It's raining in Sydney today and the last time you felt rain like this, cold like this, you were in New York City. It was minus 7 degree Celsius you had just turned 21 and all you could think when you stepped off that plane was this is freezing. Stalactites clinging to lobes, ice wrapped around spines. This is frost on tongues and between toes. This is something else. No number of layers of wool, down, fleece and fur could stop the blizzard from shutting down your immune system and the city.

You might have loved it best when you were floating above JFK, looking out those tiny windows into a huge, famous city you hadn't met yet. You'd heard the storm warning you knew the locals were hibernating and supermarkets were selling out, but the blizzard still seemed like a mere idea, you didn't have to face it as long as that small metal bird protect you.

You had arrived yet you were still wrapped in the snugness of transit, of being neither here nor there. You could catch a glimpses of the city through the flurry, the street, the ground, the airport. The plane just had to find the runway. You couldn't remember a time when the baby wasn't a few rows in front wasn't crying. You could hardly remember a time before being in the air. You hovered a little longer.
Cre in picture
It's raining in Sydney today and your feelings are thin. They drape gently around your shoulders but pull too tightly across your thighs. They're not quite warm enough. You remember those first few weeks after coming back, waking up in the middle of the night, homesick in your own bed. That feeling was heavier than jet lag, heavier than your suitcase. You think of Strawberry Fields. You had Googled the easiest way to get to Upper West Side, got off one stop too far. You hadn't worked out the subway yet and walked circles Central Park for hours. The trail to Lennon Memorial had been buried in snow and you couldn't find it.

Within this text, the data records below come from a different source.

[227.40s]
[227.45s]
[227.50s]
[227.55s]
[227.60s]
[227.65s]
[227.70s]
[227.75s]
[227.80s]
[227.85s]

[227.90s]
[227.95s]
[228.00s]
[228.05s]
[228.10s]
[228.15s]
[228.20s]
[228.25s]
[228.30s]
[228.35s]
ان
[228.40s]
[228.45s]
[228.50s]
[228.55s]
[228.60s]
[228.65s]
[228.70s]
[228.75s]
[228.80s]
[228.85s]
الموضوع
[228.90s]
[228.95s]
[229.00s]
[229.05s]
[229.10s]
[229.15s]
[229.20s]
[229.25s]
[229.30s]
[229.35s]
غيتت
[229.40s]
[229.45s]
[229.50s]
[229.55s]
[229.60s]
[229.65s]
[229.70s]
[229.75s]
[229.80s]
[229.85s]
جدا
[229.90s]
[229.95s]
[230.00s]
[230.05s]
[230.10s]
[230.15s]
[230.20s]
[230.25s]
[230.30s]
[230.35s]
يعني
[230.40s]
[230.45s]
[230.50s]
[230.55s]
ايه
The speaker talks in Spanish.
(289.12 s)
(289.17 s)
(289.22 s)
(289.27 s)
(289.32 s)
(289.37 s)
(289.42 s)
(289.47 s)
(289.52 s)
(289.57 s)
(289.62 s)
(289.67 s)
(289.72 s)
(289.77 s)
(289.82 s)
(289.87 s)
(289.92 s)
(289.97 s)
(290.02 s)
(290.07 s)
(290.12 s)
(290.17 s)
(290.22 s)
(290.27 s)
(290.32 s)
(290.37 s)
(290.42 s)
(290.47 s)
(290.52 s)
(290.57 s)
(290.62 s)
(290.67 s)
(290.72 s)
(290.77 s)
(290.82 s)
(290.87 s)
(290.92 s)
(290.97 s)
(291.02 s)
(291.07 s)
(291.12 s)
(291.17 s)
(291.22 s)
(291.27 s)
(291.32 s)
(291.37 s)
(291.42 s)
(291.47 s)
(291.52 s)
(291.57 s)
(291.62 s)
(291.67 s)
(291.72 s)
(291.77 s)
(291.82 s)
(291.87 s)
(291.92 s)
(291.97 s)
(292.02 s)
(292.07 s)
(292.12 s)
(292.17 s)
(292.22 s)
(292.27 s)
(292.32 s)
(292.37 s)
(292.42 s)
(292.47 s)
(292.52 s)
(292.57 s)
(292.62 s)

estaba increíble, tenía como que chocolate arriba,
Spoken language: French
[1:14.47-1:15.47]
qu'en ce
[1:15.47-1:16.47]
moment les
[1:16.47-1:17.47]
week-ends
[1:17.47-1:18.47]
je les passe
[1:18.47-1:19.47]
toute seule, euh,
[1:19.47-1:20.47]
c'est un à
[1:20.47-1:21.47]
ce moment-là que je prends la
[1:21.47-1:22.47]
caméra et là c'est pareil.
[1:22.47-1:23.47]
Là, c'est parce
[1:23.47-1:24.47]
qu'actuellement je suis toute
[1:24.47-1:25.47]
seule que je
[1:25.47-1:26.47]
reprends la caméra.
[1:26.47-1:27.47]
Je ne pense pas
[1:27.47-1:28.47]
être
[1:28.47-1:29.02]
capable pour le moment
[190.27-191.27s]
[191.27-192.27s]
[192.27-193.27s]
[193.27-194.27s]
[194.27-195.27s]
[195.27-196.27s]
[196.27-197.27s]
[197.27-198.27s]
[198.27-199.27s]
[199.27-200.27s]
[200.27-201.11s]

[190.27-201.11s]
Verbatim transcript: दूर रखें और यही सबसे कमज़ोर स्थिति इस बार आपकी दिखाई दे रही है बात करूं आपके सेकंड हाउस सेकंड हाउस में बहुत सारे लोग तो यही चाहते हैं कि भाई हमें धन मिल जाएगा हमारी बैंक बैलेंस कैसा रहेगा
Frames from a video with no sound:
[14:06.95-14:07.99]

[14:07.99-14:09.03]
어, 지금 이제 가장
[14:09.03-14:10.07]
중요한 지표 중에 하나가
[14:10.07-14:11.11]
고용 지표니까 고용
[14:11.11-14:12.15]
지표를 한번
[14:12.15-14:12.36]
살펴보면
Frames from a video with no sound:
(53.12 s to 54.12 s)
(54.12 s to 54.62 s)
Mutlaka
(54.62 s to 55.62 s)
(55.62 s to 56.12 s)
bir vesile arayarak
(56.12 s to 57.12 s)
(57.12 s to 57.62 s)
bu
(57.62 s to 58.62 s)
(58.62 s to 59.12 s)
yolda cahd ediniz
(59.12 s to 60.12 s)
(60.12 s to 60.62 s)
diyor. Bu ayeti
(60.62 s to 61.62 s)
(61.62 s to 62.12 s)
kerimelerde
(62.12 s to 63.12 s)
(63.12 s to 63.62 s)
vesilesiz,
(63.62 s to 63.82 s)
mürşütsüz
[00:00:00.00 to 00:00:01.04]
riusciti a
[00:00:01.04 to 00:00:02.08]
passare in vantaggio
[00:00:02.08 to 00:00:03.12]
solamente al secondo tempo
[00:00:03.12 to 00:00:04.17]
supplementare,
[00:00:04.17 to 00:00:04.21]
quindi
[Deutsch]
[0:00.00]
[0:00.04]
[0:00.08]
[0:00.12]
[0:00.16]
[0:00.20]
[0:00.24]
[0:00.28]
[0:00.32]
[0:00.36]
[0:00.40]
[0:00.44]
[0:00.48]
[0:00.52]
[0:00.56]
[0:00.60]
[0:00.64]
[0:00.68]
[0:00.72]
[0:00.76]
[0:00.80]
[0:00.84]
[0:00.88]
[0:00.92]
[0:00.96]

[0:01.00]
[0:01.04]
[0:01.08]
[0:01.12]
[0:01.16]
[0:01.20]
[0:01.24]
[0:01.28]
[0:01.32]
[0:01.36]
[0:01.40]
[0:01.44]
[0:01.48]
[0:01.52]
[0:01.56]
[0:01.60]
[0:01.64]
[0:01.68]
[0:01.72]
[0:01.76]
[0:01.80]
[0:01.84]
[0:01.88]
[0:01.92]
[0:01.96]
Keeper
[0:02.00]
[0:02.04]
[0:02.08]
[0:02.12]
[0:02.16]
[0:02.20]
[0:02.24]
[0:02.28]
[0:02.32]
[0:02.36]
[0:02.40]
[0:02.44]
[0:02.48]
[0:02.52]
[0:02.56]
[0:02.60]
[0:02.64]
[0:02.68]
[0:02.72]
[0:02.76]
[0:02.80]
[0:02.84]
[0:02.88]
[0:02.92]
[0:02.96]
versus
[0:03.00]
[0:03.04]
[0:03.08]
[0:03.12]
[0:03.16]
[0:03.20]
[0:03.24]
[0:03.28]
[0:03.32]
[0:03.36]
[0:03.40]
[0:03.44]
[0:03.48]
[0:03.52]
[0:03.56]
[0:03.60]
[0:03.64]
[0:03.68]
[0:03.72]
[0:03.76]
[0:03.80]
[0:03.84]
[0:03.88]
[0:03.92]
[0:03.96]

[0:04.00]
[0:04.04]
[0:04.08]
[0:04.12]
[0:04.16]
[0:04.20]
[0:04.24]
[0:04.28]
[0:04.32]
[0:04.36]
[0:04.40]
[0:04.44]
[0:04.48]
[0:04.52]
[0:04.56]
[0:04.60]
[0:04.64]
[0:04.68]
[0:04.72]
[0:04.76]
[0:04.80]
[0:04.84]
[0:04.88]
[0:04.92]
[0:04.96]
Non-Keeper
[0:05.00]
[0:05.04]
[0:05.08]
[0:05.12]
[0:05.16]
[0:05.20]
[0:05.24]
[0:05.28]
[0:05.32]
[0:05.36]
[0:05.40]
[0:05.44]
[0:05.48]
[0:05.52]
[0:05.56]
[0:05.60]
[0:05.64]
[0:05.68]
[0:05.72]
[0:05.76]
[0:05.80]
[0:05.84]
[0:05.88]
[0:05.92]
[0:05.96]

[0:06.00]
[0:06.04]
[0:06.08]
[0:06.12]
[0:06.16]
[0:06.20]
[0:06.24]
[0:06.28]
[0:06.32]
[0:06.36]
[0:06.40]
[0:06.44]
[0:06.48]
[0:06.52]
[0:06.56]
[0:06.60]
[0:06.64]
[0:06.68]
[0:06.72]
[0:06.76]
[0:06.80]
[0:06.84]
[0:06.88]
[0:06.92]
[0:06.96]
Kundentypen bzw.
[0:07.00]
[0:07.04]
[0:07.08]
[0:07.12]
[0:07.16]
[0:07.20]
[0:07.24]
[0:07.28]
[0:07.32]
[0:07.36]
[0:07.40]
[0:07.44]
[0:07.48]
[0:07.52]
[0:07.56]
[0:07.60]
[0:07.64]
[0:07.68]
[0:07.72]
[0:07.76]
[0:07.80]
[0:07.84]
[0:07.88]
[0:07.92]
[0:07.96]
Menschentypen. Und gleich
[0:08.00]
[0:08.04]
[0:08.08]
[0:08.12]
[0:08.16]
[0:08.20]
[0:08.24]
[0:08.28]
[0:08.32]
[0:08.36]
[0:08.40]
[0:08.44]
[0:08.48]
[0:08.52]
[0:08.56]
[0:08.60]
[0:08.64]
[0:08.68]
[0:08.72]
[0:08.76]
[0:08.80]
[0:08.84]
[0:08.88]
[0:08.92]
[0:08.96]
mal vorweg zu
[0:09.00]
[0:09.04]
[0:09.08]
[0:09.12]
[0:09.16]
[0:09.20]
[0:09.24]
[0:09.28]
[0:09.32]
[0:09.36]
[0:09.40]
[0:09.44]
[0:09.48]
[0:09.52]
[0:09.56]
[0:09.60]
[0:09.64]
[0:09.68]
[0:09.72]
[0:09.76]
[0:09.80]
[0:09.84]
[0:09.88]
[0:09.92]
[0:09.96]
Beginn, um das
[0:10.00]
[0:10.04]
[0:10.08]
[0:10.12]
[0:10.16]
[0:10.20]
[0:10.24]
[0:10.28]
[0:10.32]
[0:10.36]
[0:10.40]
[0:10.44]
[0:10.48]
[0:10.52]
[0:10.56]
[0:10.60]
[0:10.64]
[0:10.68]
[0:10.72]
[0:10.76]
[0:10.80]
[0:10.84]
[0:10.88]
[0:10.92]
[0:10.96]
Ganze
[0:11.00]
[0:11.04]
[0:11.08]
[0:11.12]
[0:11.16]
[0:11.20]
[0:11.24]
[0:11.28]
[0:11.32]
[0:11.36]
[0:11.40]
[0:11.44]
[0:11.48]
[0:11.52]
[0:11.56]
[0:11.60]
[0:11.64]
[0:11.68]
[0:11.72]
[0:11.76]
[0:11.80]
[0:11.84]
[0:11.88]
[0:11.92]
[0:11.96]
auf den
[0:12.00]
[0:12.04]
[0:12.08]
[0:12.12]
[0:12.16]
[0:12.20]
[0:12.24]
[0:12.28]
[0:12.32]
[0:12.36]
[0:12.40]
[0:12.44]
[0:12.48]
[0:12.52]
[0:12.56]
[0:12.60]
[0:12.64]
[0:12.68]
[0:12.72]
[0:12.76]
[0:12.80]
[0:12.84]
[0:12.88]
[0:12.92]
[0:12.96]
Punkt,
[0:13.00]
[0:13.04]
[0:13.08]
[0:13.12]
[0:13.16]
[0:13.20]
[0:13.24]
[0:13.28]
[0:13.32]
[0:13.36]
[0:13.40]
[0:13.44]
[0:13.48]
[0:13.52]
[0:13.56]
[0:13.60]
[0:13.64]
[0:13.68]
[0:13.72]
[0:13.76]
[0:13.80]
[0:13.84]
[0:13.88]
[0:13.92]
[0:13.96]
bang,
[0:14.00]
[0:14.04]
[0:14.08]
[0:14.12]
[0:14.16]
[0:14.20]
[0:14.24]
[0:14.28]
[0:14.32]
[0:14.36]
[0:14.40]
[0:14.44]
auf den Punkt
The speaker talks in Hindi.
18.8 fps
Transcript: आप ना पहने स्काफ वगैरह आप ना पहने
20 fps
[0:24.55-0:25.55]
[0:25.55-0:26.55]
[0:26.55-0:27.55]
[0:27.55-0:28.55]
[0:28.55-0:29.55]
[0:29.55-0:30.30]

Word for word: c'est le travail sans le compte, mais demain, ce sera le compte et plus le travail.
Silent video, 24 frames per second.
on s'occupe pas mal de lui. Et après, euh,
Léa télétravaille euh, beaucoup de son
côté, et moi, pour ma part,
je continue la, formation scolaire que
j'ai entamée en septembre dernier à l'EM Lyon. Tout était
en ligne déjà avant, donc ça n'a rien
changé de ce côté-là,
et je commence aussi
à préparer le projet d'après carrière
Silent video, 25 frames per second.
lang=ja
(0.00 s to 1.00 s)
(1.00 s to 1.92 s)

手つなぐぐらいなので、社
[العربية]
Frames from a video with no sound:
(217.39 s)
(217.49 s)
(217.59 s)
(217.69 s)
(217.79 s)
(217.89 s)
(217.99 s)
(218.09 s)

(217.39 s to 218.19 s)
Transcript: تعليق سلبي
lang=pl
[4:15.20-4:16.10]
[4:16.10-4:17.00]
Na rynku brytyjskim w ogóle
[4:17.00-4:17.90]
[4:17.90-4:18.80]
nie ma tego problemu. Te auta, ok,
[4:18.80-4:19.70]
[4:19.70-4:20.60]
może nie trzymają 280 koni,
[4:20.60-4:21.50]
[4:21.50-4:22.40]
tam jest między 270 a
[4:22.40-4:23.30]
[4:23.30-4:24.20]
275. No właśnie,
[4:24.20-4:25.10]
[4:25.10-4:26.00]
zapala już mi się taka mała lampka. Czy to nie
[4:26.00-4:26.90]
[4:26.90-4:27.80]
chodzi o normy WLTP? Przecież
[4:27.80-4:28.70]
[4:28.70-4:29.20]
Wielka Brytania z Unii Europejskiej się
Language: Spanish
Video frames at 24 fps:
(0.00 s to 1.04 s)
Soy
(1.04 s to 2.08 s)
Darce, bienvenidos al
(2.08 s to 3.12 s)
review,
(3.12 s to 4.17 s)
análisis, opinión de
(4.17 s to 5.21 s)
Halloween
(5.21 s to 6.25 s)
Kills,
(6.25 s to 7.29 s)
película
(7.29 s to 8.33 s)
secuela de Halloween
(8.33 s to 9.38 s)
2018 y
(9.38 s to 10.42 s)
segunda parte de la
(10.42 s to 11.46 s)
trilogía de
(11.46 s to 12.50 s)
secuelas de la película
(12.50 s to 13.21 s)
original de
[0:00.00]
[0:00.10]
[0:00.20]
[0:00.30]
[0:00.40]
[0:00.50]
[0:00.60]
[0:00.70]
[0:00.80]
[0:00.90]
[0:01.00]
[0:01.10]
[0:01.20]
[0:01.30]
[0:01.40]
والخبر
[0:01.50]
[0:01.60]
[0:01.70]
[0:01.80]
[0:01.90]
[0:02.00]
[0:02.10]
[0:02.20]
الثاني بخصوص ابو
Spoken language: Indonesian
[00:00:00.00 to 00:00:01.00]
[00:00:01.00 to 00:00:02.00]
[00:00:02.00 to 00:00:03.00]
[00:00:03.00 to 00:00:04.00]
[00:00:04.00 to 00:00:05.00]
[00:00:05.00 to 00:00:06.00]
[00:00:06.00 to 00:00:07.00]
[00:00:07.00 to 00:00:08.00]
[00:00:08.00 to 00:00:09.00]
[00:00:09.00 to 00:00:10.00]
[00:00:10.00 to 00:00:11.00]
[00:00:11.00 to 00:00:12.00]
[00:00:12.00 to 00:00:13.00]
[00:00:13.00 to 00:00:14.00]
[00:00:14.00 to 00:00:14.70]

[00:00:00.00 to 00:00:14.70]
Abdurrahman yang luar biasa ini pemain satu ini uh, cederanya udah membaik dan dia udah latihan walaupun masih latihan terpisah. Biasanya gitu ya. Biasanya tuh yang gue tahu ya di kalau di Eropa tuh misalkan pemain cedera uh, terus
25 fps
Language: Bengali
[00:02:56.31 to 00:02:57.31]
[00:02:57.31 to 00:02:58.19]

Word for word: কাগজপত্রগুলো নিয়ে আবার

A man with a beautiful dog saw you wandering aimlessly, twisting the map this way and that. He stopped, introduced his dog and you asked how her little paws coped in the snow. The walked with you to the plaque where signs asked visitors to be quiet, before heading home. You stayed at the memorial for almost two hours listening to buskers play Beatles's songs for coins, watching a homeless woman restlessly try to sleep on a bench, her cardboard asking for change. All the while, you missed home so hard you could fell it in the ache of your bones, those ivory Leo pieces that break too easily but keep us together. A winter's Central Park was darkening and your eyes were straining, so you sat on the closest bench for a moment and thought: I'm here. I am here.

It's raining in Sydney today and you feel soggy. Your heavy limbs and damp clothes and drips, so many drips like that dirty, American coffee. You don't miss the coffee. Despite being wetter and colder and more wrapped up and weighed down in New York than you are now, you felt lighter there. No number of layers could stop the way the snow coated your eyelashes, hair, lips, as you walked down Fifth Avenue. The bold burrowed itself through your muscles and into your bones, but you found warmth. You found warmth in the way your white teeth chattered and knees knocked. You found warmth in the ways New York made promises to stay with you forever. A snippet of an Australian accent in the middle of Time Square. Catching sight of Liberty for the first time on the Staten Island Ferry. Rifling through racks in Saks and knowing you couldn't afford a single thing. It was almost like being home.

It's raining in Sydney today. You're home, but all you can think of is where you aren't. Not in New York, in a plane, in Central Park, in a Midtown diner or a Downtown bar. You're cold. The train slows, and another station slides in to meet you. As you step off onto the platform, you realize the rain has stopped and you wonder what the weather is like in Manhattan right now. You hope it's stayed warm.